| 19 September 2011
The opening gap for the US Dollar showed its strength on the backdrop of the European crisis which also prompted the Euro and the Pound to open with a convincing gap that accelerated the continuation of the US dollar. The Aussie daily chart also shows the same formation on the opening as indicated on the chart below.
USDX 0919 Video Support: http://www.youtube.com/watch?v=FF6mj4CAyiE
In spite of the lower closing for the US Dollar Index last week at the 76.54 and opened at 77.16 on a weekly basis would seem to be a corrective move before a downturn would be made. However, the daily open would fill-in that particular gap but the bulls would be at the forefront as it looks on the European and American trading sessions.
Indeed, the third quarter of the the year would be identified as the price reversal phase for the USD with a mix of reports though constructive. As the established low is currently at the 72.90-73.85 basis point (S1-S2) trading range and the resistance levels would be at the 78.05-78.85 levels (R1-R2). The sideways consodlidation of the USDX from the past several months would be the length of its corrective move and a secondary leg higher is currently in the making. However, these formations which can only be established on a technical formation that may take some time to form. But the rally would continue after every lower price made before the upturn would re-establish its trend.
EURUSD DAILY

The cross EURGBP continues its lower direction as of this writing where the important psychological price of 0.8660 have already been penetrated with a registered low at 0.8525; that met some liquidation and led to a corrective move higher to the 0.8788/80 immediate resistance (R1). The subsequent market behavior for the cross rate would follow suite with the continuation of the Euro at 1.3550/80 levels would also be tested. The opening gap would weigh heavy, as the USD continues to move higher.
GBPUSD WEEKLY
The highlighted circle indicates the ' opening gap on the EURUSD and goes the same with the GBPUSD; which also corresponds with the USDX on a daily basis. The strategy of a follow-through for the European majors to continue its price direction lower should be followed with shorts on the daily correction. The figure shows the short position taken more mid-to-long term basis as to maximize the profit potential of an established trend since August. 28th, 2011. Volatility had made analysis of the market with extreme trading difficulty. However, it may be it has been well worth the wait depending on each individual risk tolerance levels, trading portfolio and applied trading strategies combined with arbitrary hedging.

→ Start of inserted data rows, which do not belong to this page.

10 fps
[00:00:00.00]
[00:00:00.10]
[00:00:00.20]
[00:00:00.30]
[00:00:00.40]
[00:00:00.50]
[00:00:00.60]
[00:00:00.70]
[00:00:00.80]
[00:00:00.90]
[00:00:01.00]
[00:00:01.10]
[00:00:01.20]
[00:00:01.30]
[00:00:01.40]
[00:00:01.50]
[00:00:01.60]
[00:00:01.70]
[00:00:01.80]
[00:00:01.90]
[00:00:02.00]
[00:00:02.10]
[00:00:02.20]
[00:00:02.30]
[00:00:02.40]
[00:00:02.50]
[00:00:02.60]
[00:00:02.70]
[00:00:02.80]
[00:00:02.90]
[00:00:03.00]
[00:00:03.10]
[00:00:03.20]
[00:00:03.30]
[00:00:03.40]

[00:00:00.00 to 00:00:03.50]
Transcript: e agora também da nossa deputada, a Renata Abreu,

Meanwhile, most traders have been reluctant to re-position to stay long the USDJPY, as they have been more impatient for the BoJ intervention after the Swiss National Bank decided to pegged the Swiss Franc versus the Euro. The continued strength of the Yen would still be intact compared with a steadier USDCHF which we anticipate would no longer be a currency choice to be traded at this time.

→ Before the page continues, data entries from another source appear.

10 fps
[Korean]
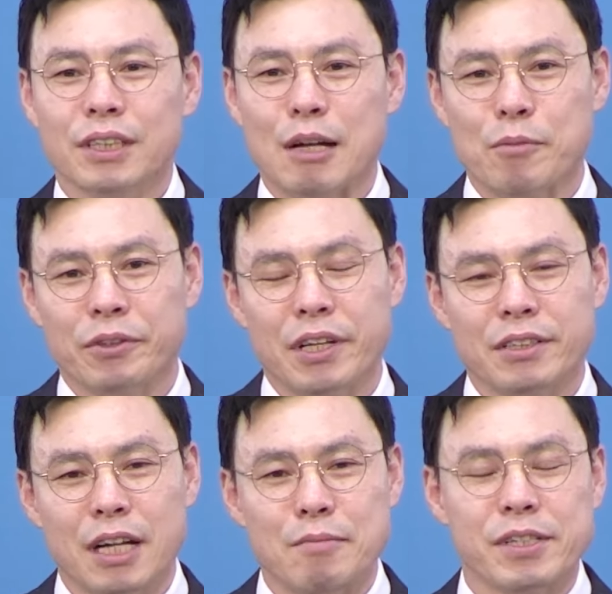잘못된
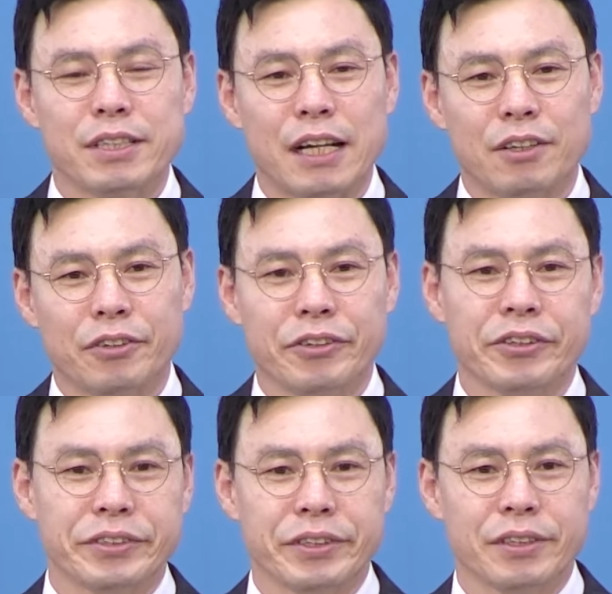삶을 살던
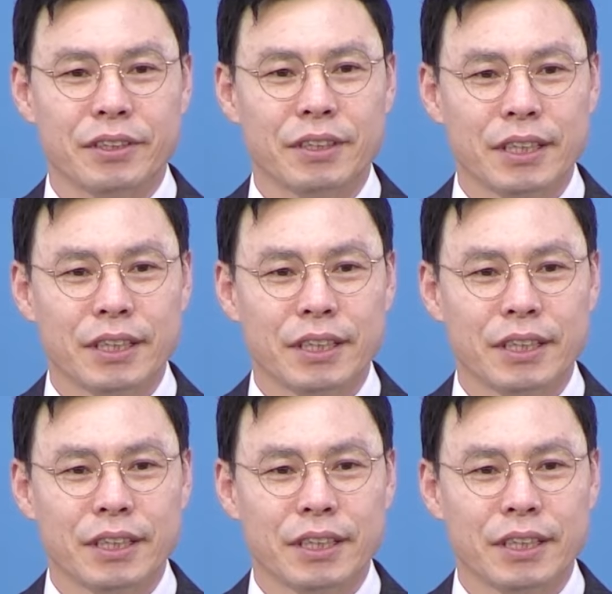것을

The AUDUSD have been a particular and an alternative choice instead. As it has more room to move lower considering the volatility of the USD rally have given impetus for the Aussie as its directional trend lower is well defined. Some support would emerge at the parity level between 0.9910-1.0110. This was registered last August 09, 2011 but retreated higher as buyers re-emerge at these prices which caused the AUDUSD to close higher for that particular week ending August 12, 2011. These prices would be retraced back within the weeks ahead as the USD rallies to its higher price levels. Expect some light buyers to meet profit-taking sellers at the 0.9925-30 by then.